Я не знаю, как она узнала правду, но это бессмысленно. Каденс знала, что ее мама работает с моим отцом. Она знала, что отцу нельзя доверять... почему она пошла к нему, а не ко мне? Почему она решила убежать, а не поговорить со мной?
Шаги раздаются в коридоре снаружи.
Папин взгляд перескакивает на дверь, и его ухмылка становится еще шире. Я вижу это выражение и слишком поздно понимаю, почему он так много болтает, хотя обычно держит свои карты при себе.
Это ловушка.
Мои глаза расширяются, когда я вижу полицейских, заполнивших комнату. Люсьен и Рон отходят в сторону, пока полицейский занимает их место.
Наручники холодные, когда они защелкиваются на моем запястье. Я все еще нахожусь в шоке от слов отца, и мне требуется время, чтобы осознать происходящее.

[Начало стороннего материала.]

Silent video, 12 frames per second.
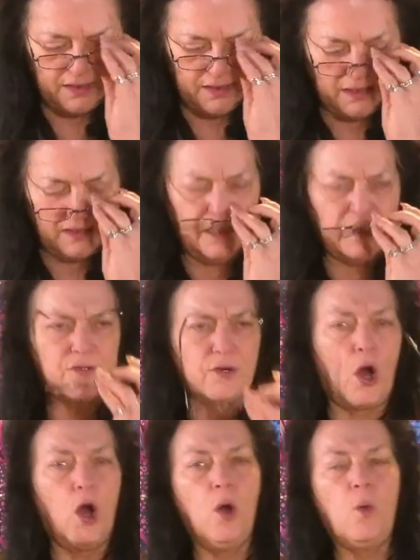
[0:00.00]
Th these are
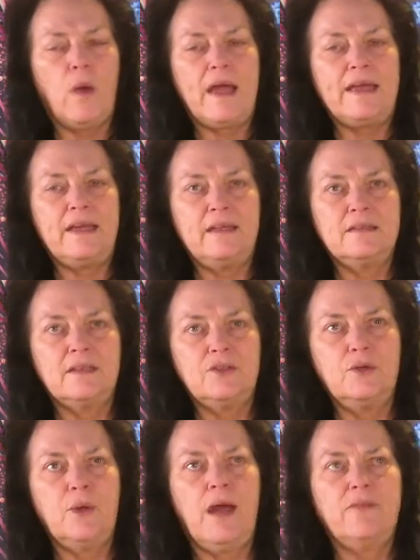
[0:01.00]
all ways that
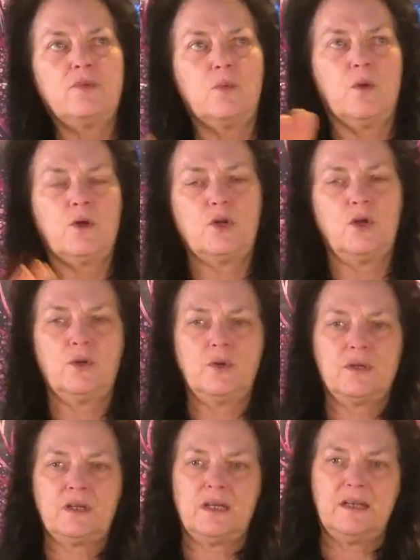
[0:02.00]
you have to work on
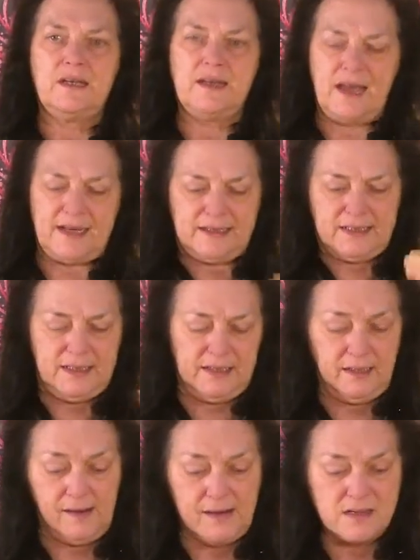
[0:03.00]

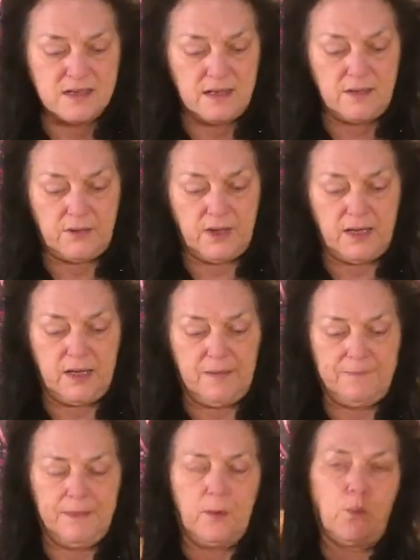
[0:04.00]
connecting, okay,
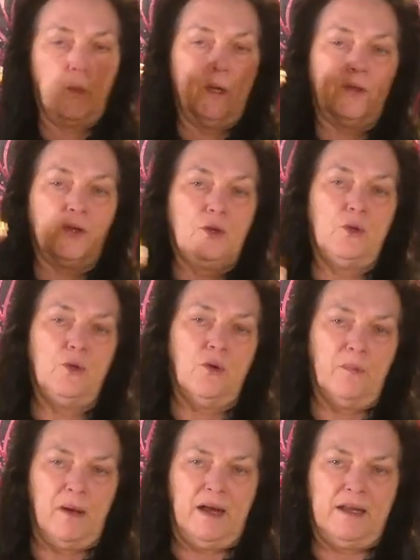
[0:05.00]
with
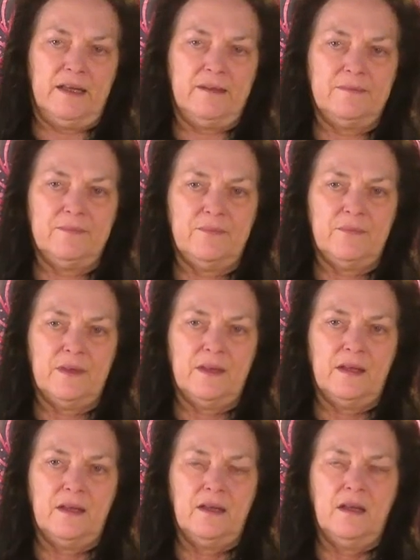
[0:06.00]
your body.
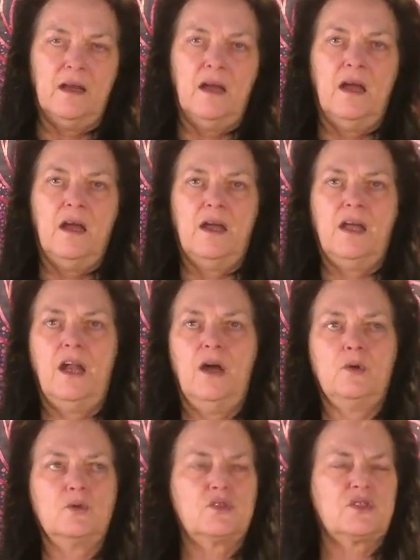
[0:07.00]
You
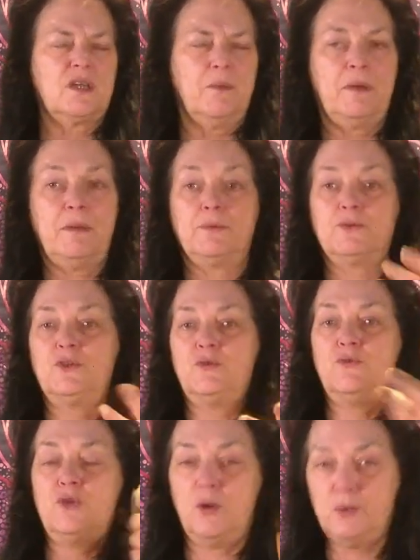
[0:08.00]
know, some people do
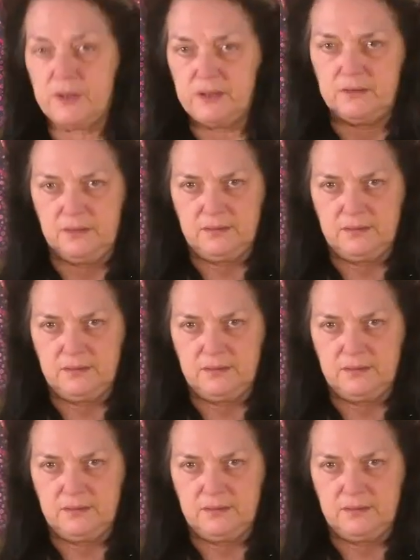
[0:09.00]
yoga,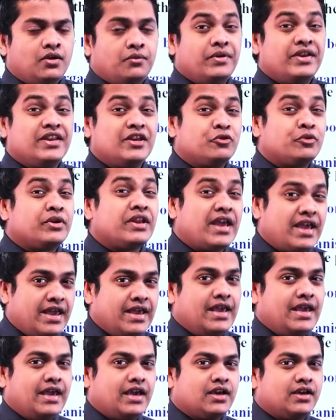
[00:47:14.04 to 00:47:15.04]
When you
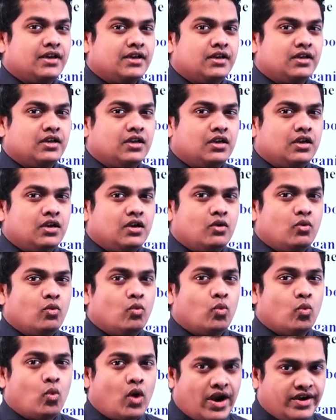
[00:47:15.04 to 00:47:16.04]
take
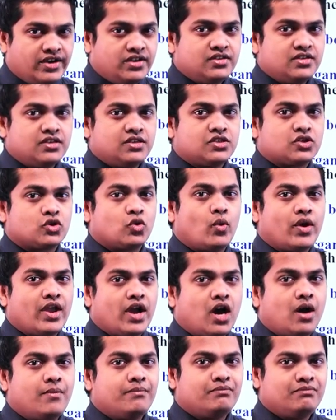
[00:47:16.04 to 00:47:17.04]
1
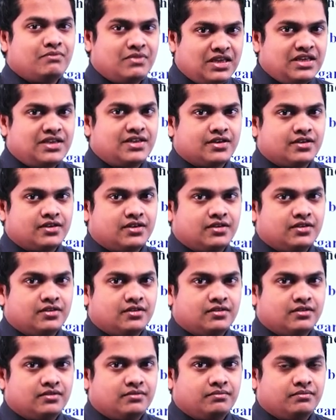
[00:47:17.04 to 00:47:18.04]
square meter,
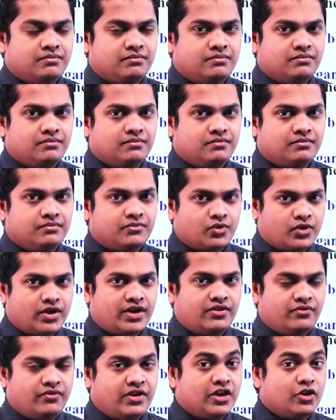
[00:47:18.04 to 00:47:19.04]

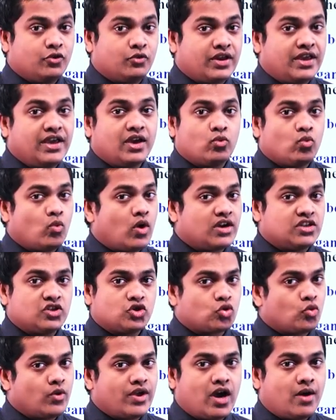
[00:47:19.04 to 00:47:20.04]
right, when you take 1
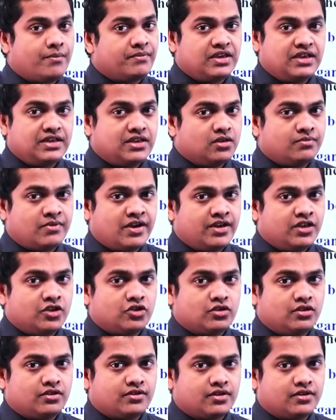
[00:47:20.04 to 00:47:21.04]
square meter, my dear
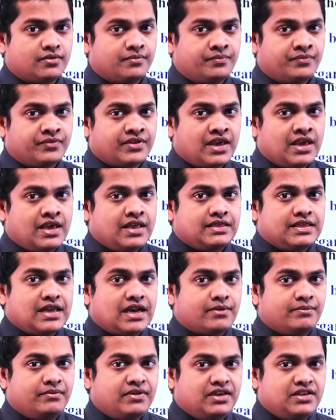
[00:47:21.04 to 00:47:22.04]
children,
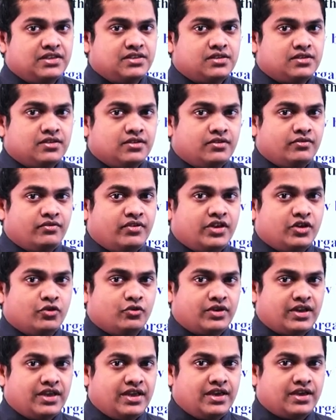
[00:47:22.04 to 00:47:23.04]
that means when you
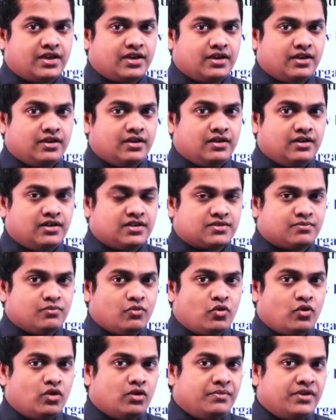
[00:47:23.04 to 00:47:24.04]
take a
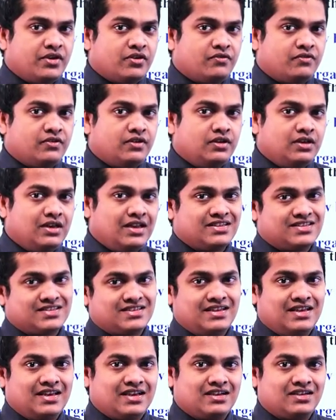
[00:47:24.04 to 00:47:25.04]
small bit of a, let's
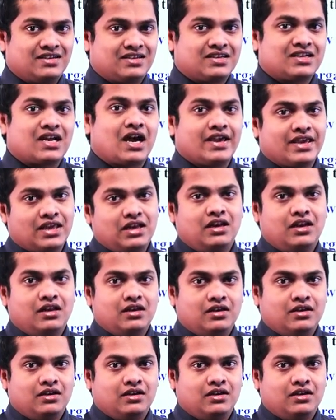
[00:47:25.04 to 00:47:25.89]
take a tile,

Как только я это делаю, я начинаю бороться.
— Какого черта вы делаете? Снимите с меня наручники!
Никто меня не слушает.
— Мне нужно найти свою невесту. Мне нужно...
Остаток моих слов превращается в задыхающийся вздох, когда меня вдавливают в землю.
— Осторожно. Осторожно. Он все еще мой сын. — Говорит отец, ухмыляясь, как змея.
Мои глаза горят от гнева, но я беспомощен, и он это знает.
— Датч Кросс, вы арестованы за незаконное хранение наркотиков. Вы имеете право хранить молчание. Вы имеете право на адвоката...
Я не обращаю внимания на полицейских, мой взгляд устремлен на отца.
— Если я сделаю это, то не смогу оторвать её от меня.
— О, Датч. — Отец наклоняет голову и смотрит на меня так, как взрослый смотрел бы на детскую картину. — Неужели ты не понимаешь? Девушка, которую, как ты думал, ты знаешь, в которую ты влюбился, ушла. Ты больше никогда ее не найдешь.